As these current-use PFAS are more mobile than the old-generation PFAS, they can migrate more readily into food. Studies on the current-use PFAS have found health effects similar to those caused by the older compounds that have largely been phased out.

Research recently published by scientists at the Food & Drug Administration (FDA) shows the PFAS in current use are bioaccumulative and more toxic than FDA previously acknowledged. To avoid regrettable substitutes, the entire class must be phased out and safer alternatives must be used.

What about alternatives?

In a recent study, 67% of tested packaging from major fast-food chains was PFAS-free, demonstrating that alternatives are widely available and competitively priced.

We have assembled a list of alternatives that restaurants can purchase as well as guides for grocery stores and quick-service restaurants that want to remove all PFAS from their packaging.

Reusable food serviceware is also widely available and preferable to single-use items.

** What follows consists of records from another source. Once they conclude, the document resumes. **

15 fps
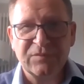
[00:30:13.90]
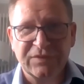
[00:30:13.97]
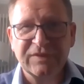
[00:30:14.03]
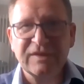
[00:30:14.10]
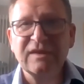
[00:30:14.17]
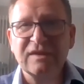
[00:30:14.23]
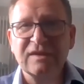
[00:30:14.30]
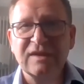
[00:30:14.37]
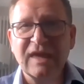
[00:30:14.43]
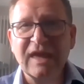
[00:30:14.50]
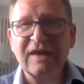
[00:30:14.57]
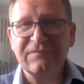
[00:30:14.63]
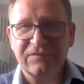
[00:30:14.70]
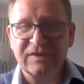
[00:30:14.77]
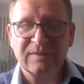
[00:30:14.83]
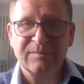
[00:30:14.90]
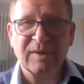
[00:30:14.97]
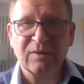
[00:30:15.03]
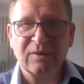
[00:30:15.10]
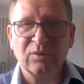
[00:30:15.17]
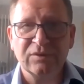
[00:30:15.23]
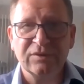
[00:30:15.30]
think carefully
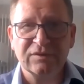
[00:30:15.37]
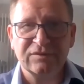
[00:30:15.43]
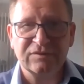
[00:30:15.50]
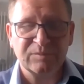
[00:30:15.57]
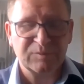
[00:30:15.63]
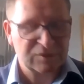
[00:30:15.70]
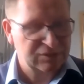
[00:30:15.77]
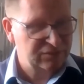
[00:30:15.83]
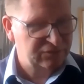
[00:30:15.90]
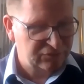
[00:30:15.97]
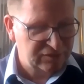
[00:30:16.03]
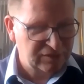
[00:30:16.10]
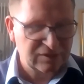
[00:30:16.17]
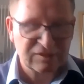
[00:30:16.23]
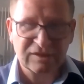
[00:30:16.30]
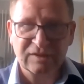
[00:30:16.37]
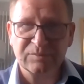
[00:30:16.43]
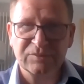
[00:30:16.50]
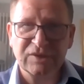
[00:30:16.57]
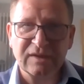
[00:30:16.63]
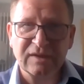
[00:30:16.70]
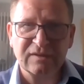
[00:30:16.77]
about what your strategic
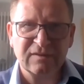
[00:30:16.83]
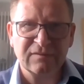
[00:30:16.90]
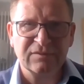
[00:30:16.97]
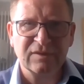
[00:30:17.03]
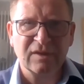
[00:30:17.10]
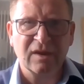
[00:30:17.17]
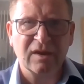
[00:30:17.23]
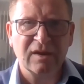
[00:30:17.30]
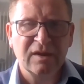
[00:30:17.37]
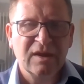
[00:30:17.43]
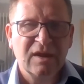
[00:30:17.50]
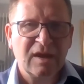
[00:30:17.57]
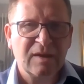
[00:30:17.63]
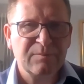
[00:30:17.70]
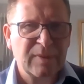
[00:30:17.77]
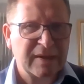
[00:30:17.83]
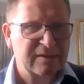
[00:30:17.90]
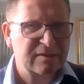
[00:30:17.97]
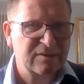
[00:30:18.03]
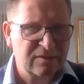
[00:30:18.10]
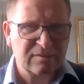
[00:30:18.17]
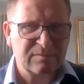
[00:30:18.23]
objectives are. And back
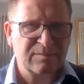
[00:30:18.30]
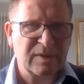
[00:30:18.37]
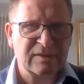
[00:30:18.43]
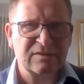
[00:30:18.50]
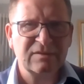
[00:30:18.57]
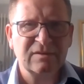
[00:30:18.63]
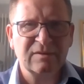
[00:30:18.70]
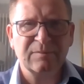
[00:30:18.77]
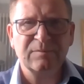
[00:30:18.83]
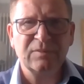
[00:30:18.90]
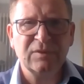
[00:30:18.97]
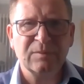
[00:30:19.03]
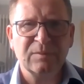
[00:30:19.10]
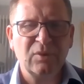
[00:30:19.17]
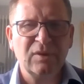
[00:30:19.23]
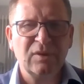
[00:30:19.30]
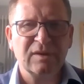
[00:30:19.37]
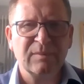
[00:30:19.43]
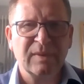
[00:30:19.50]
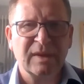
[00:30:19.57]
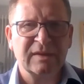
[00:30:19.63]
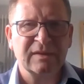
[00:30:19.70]
to your point,
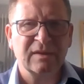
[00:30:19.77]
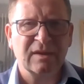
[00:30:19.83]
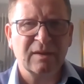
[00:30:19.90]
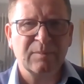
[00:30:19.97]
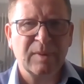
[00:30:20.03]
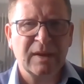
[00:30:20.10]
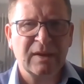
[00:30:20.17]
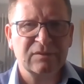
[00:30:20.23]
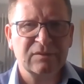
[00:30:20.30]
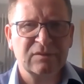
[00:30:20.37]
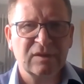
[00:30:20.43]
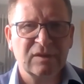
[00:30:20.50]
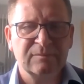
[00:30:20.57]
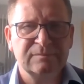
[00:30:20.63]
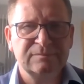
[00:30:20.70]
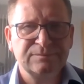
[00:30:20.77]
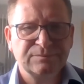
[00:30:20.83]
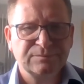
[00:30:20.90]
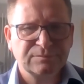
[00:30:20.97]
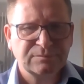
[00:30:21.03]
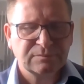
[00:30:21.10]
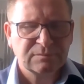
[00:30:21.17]
Amanda, about
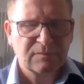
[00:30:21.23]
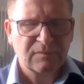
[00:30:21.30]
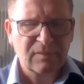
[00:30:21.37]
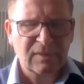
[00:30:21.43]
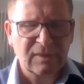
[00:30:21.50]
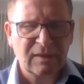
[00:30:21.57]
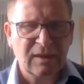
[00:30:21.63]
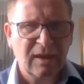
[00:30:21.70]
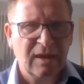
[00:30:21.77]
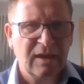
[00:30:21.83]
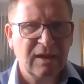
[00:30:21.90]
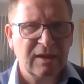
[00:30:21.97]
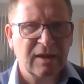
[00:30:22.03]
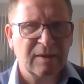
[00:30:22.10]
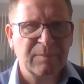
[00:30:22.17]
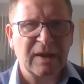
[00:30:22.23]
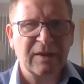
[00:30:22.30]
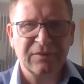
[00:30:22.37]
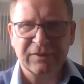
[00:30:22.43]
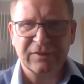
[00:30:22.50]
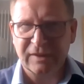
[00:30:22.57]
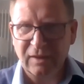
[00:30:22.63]

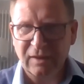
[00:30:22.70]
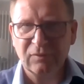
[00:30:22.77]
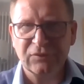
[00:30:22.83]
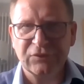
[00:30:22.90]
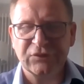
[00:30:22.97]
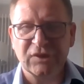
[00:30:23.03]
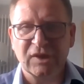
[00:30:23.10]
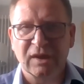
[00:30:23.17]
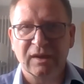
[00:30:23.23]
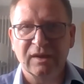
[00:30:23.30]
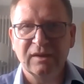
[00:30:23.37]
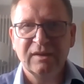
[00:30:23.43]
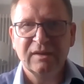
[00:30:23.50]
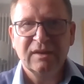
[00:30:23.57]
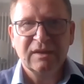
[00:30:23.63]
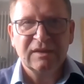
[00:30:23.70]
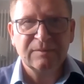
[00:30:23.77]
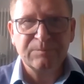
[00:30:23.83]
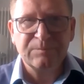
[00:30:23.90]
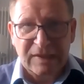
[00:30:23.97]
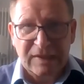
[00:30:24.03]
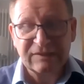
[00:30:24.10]
the culture. The
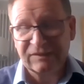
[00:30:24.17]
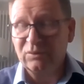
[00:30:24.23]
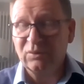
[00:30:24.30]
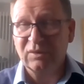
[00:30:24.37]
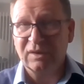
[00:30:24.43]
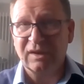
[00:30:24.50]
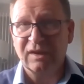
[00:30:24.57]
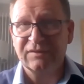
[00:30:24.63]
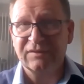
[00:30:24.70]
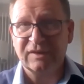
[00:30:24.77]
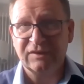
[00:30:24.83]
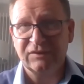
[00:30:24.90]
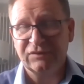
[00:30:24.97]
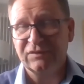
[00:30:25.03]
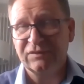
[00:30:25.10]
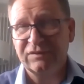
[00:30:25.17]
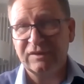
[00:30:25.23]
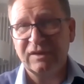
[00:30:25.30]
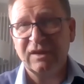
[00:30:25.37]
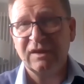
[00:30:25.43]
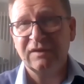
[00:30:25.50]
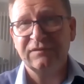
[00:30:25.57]
best organisations
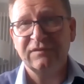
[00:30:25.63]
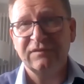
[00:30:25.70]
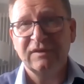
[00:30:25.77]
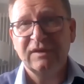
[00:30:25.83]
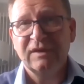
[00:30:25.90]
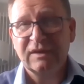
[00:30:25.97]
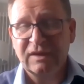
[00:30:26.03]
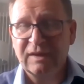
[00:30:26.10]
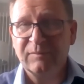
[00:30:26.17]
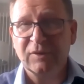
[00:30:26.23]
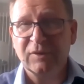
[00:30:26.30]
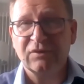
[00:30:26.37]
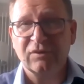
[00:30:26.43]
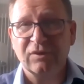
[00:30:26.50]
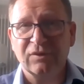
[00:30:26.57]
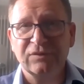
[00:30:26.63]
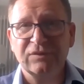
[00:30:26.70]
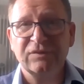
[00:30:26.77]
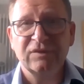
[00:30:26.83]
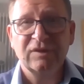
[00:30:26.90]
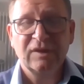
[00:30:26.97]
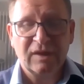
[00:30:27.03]
that I've come
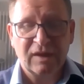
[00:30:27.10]
across,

States, municipalities, and retailers stepping up to ban PFAS in food packaging

In the absence of federal leadership to protect health and the environment, states and retailers are stepping up. Washington state passed the first state measure to restrict PFAS in paper food packaging in 2018, which helped start a cascade of companies switching to PFAS-free.

A number of U.S. fast-food and fast-casual restaurants, including Panera Bread, Chipotle, McDonald’s, and Wendy’s, have publicly committed to ban PFAS from consumer-facing packaging. In addition, several grocery companies have announced steps to reduce PFAS in food packaging. See the full list of commitments here.

In addition to Washington, California, Colorado, Connecticut, Maine, Maryland, Minnesota, New York, and Vermont have passed laws banning PFAS in food packaging that will go into effect soon. Bans in San Francisco and Berkeley have already gone into effect. In all these cases, the bans cover the entire class of PFAS. Momentum continues to grow as more states consider bans.

Now, Congress must act

Responding to growing public demand, Congress will act on legislation to end the use of PFAS in food containers. Representative Debbie Dingell (D-MI) recently re-introduced the Keep Food Containers Safe from PFAS Act (H.R. 6026). Senator Maggie Hassan (NH) introduced a Senate version of the bill (S.3169), which has been co-sponsored by Senator Lisa Murkowski. This legislation is a critical step to ending the PFAS pollution crisis plaguing communities across the country.